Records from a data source
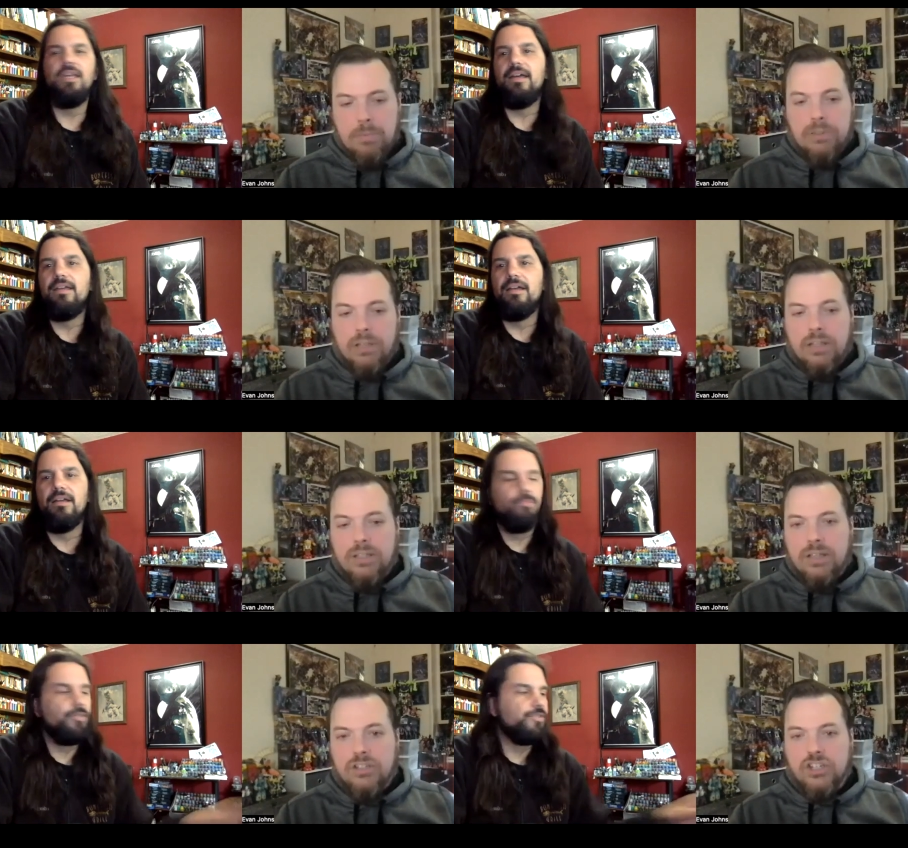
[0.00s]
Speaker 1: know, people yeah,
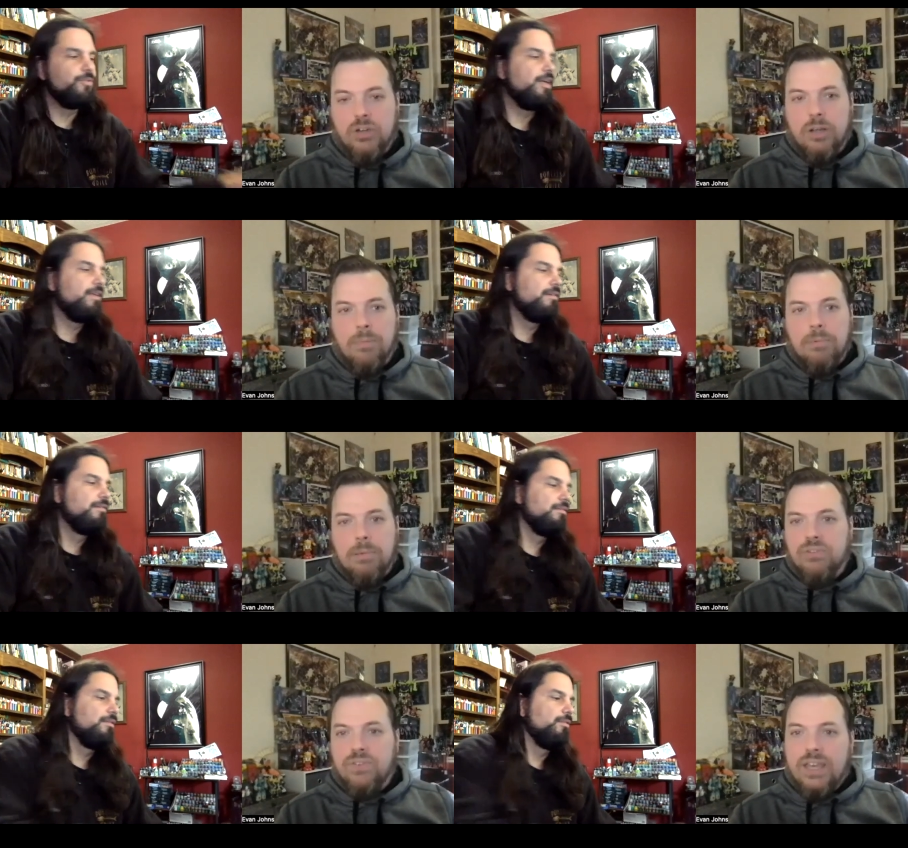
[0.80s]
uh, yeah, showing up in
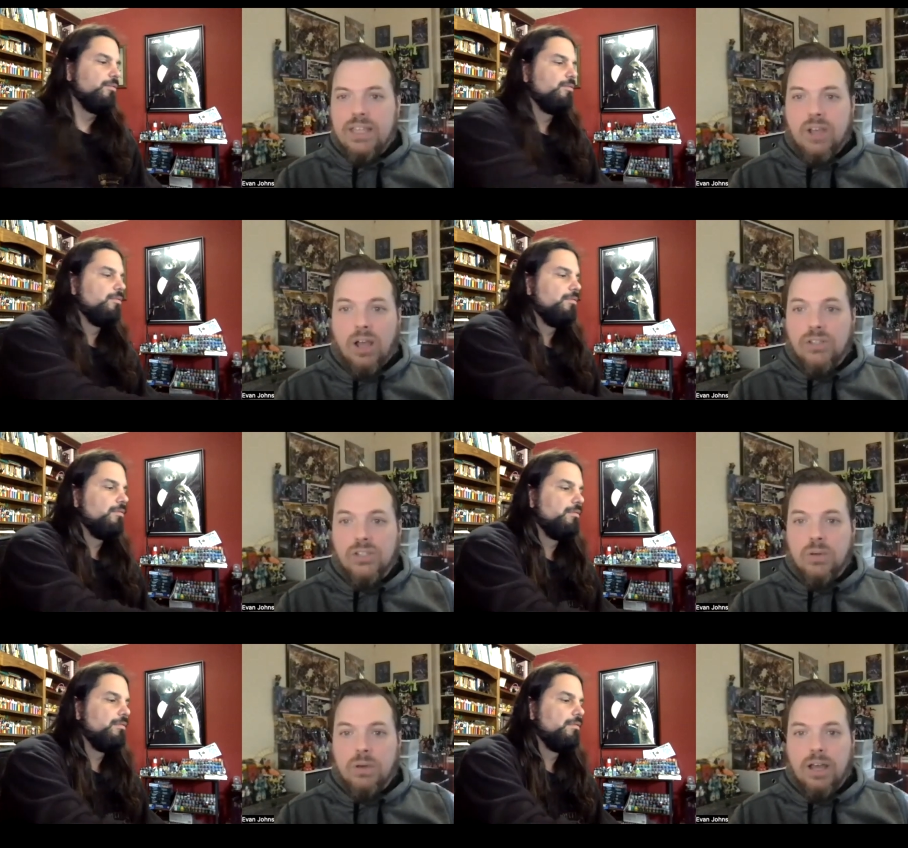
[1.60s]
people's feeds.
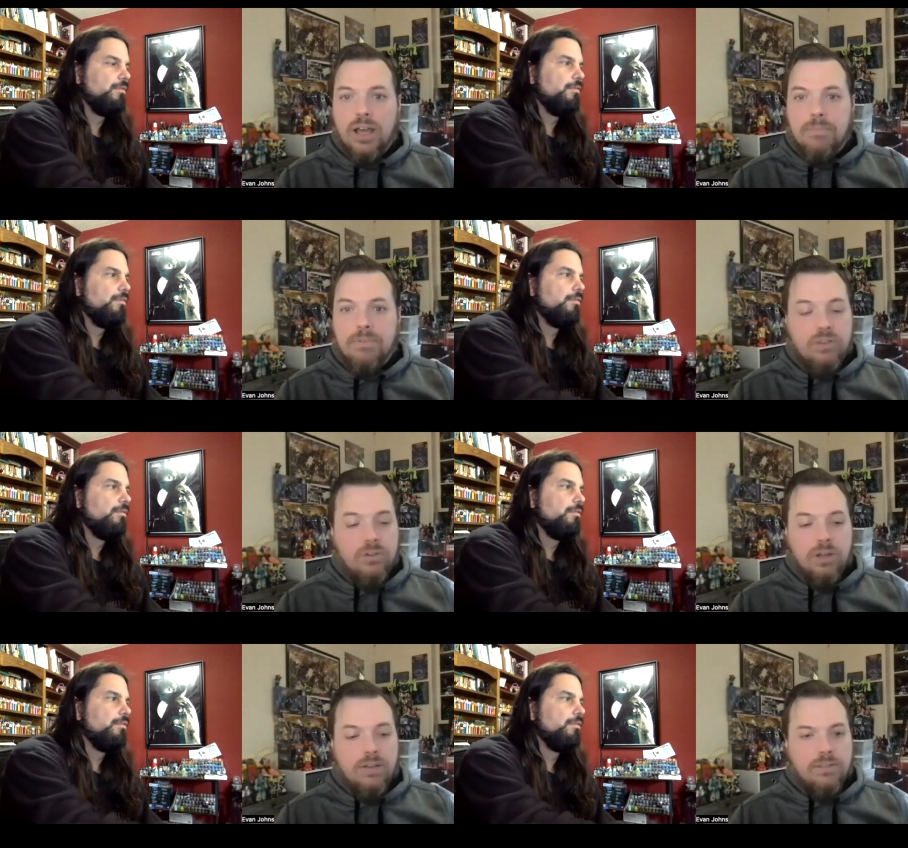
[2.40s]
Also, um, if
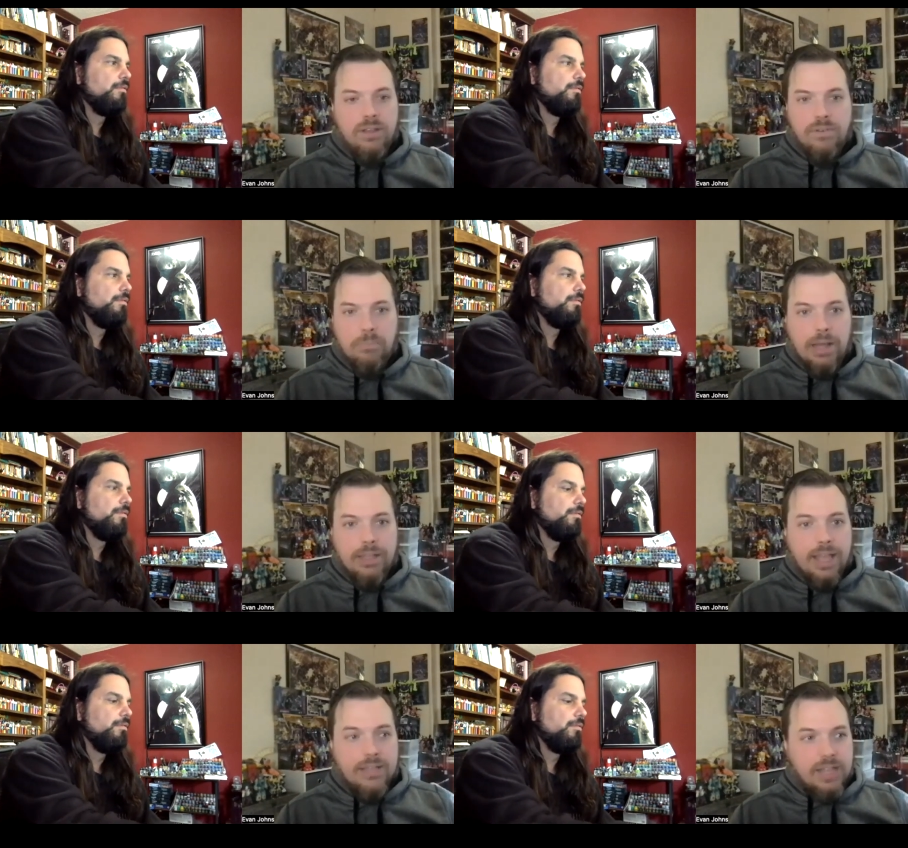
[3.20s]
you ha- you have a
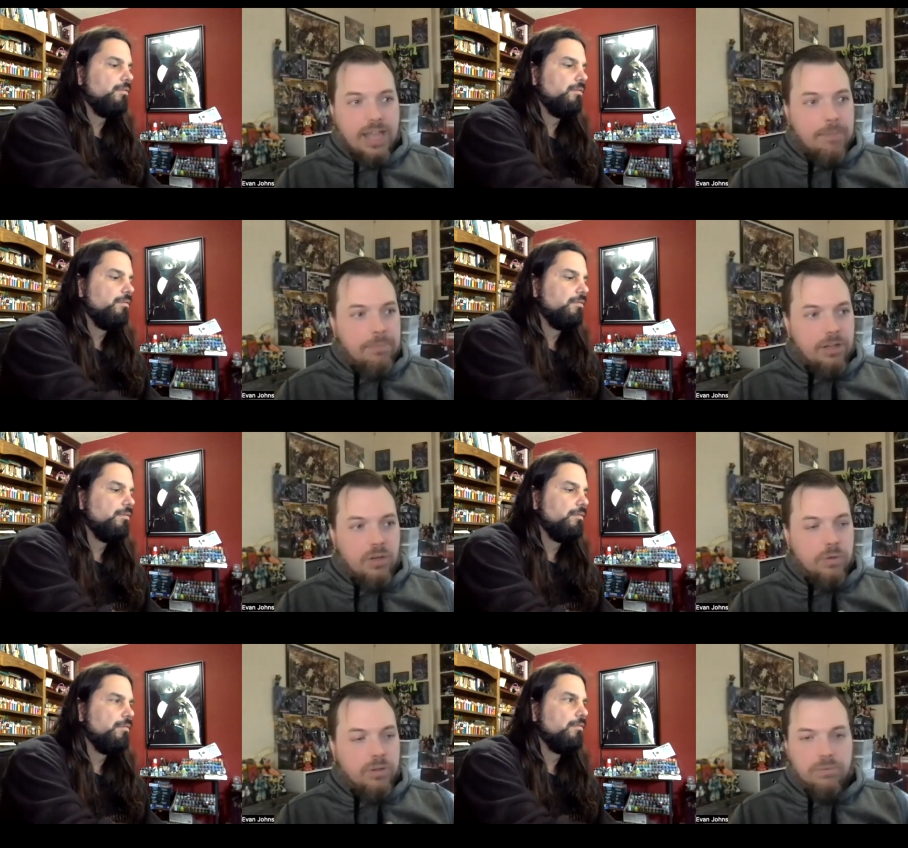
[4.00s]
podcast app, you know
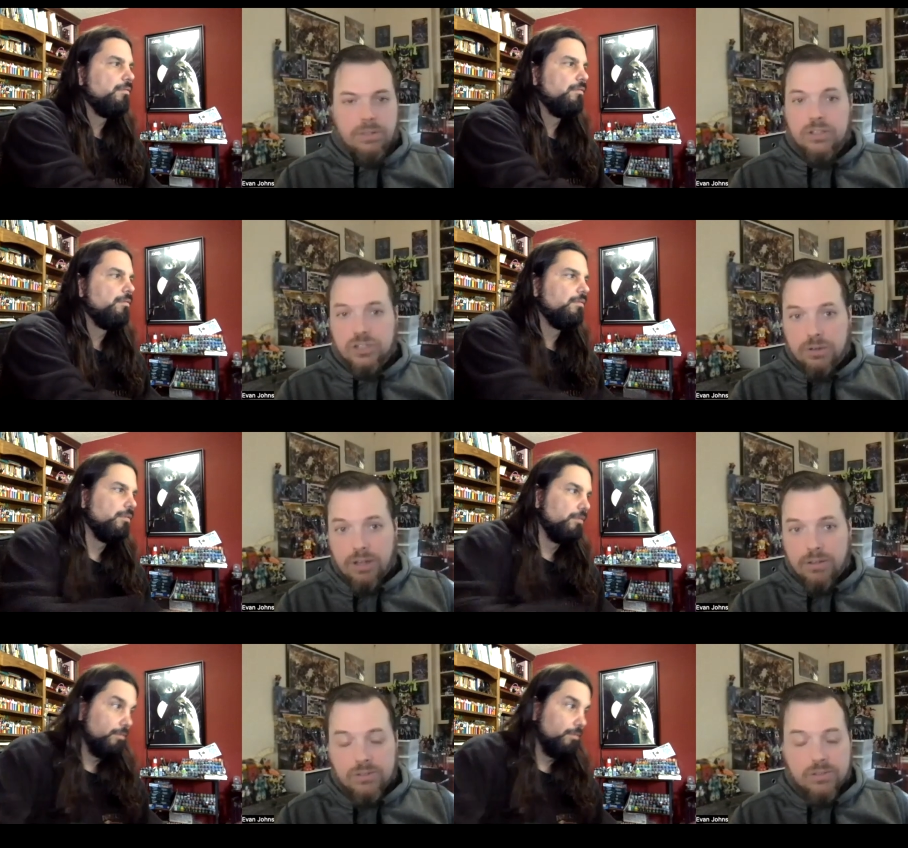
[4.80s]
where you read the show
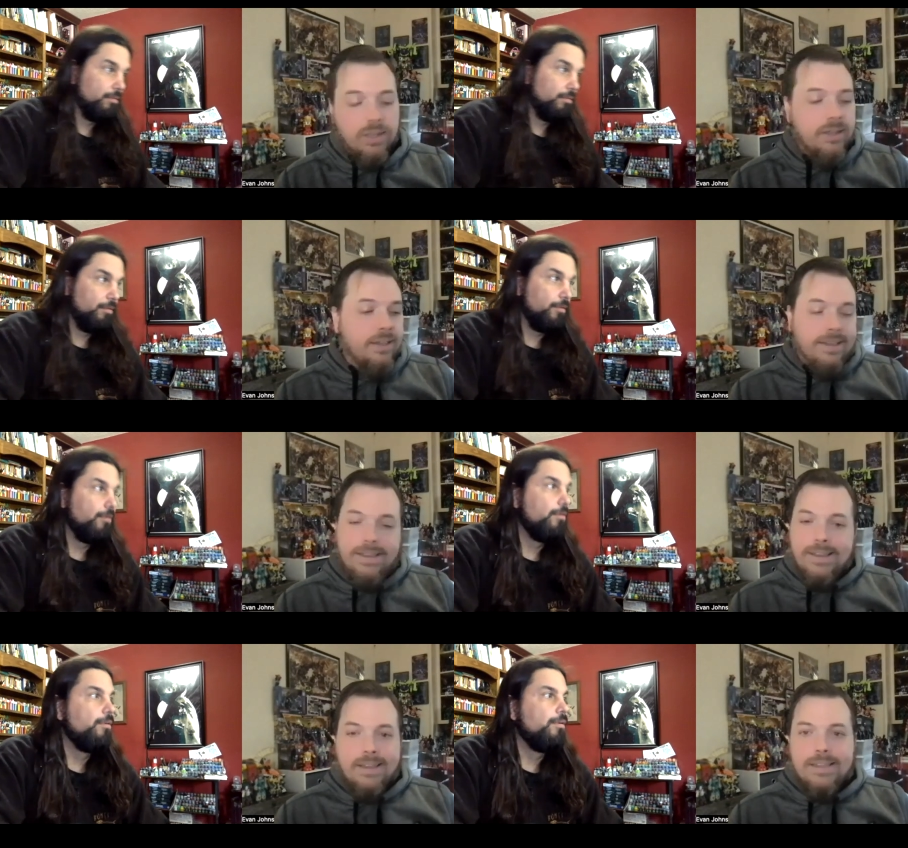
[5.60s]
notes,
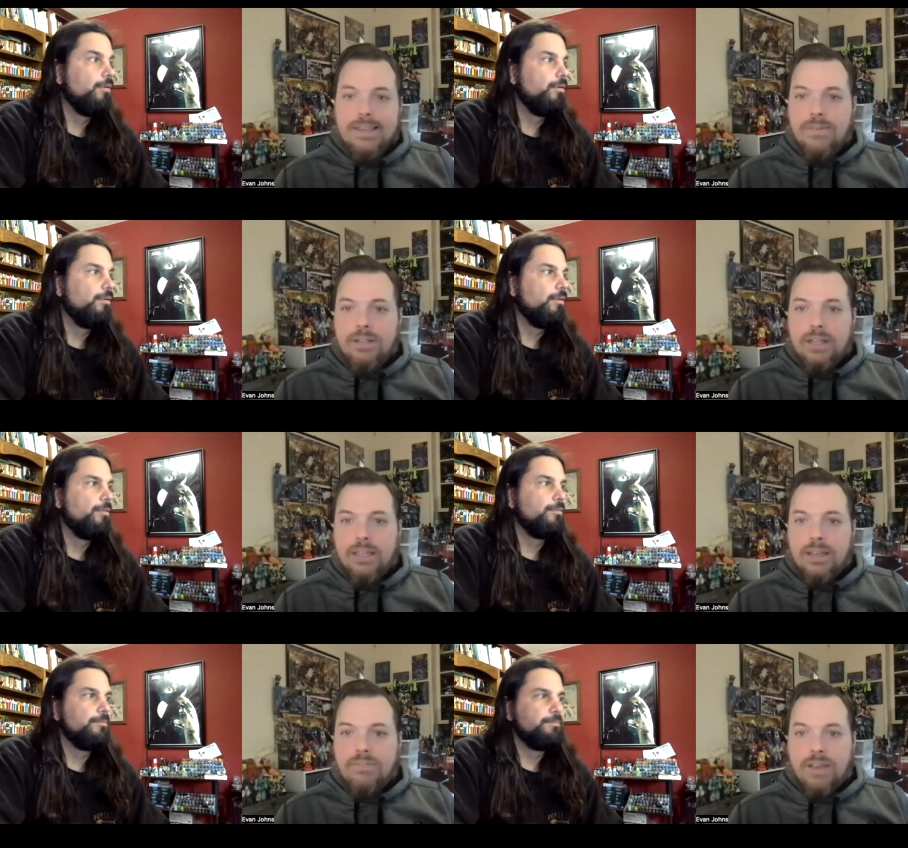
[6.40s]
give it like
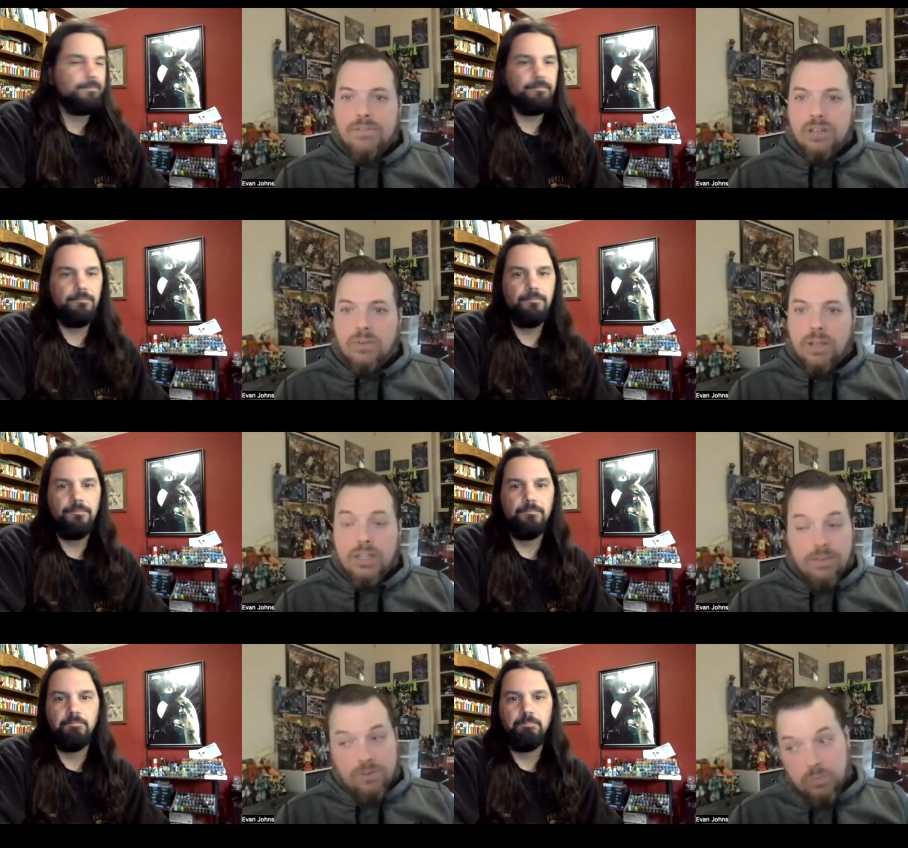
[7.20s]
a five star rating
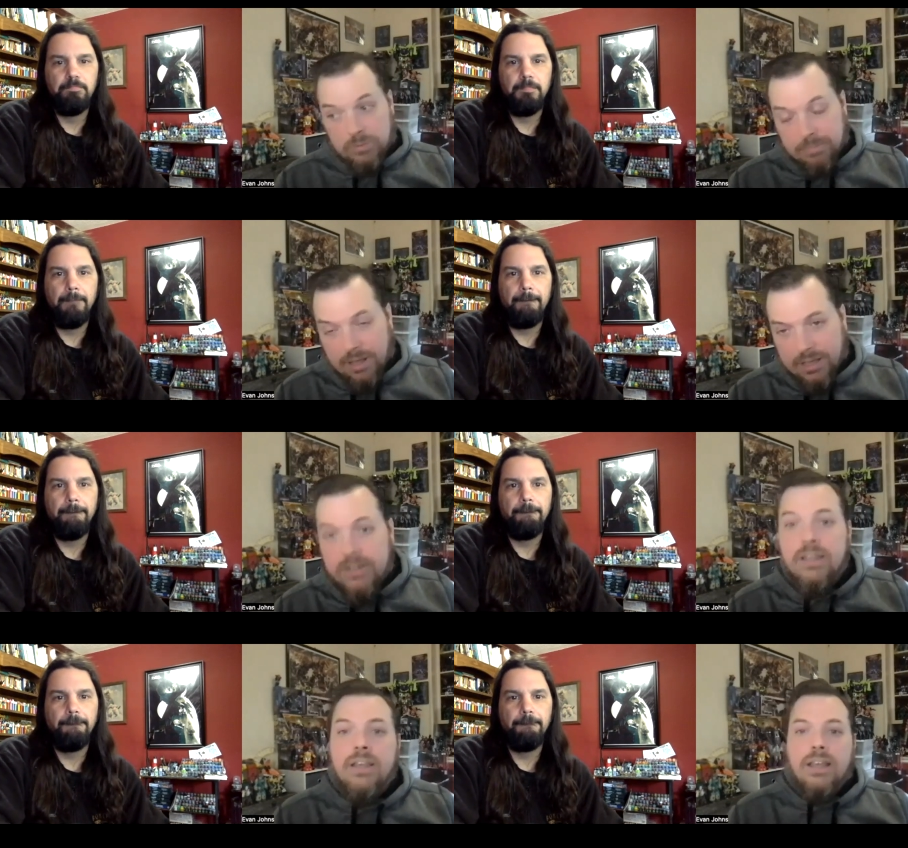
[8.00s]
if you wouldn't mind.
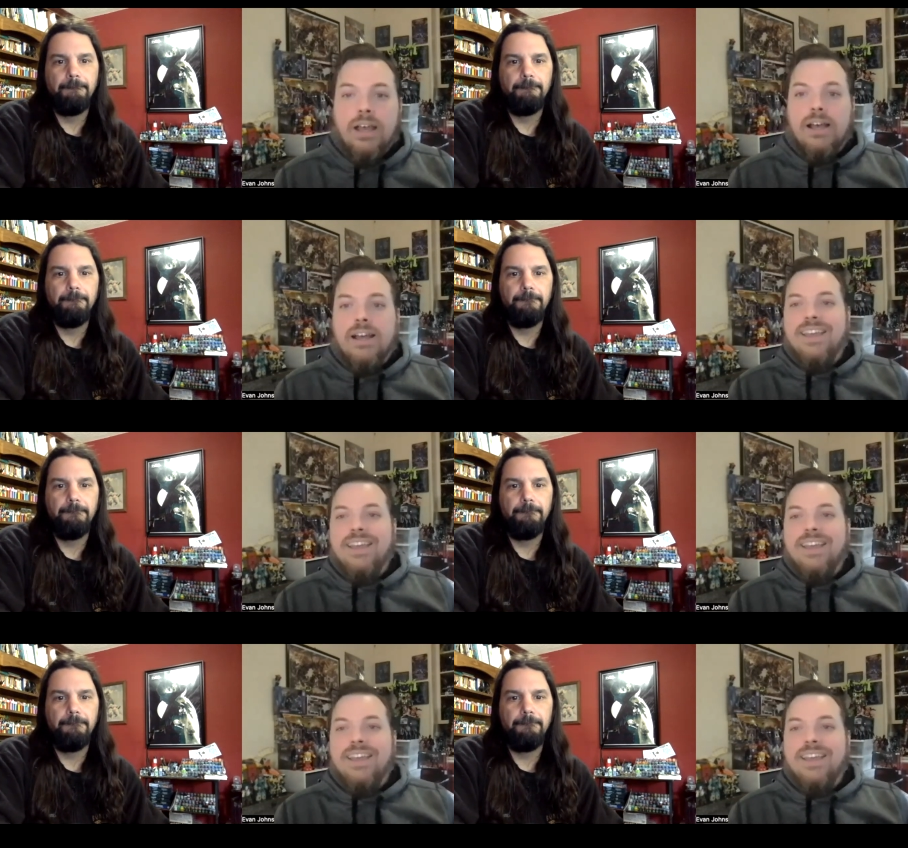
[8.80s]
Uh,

AIM OF THE TASK → An exact retyping of the entries, without images, is the required answer.

PROBLEM SOLUTION →
[0.00s]
Speaker 1: know, people yeah,
[0.80s]
uh, yeah, showing up in
[1.60s]
people's feeds.
[2.40s]
Also, um, if
[3.20s]
you ha- you have a
[4.00s]
podcast app, you know
[4.80s]
where you read the show
[5.60s]
notes,
[6.40s]
give it like
[7.20s]
a five star rating
[8.00s]
if you wouldn't mind.
[8.80s]
Uh,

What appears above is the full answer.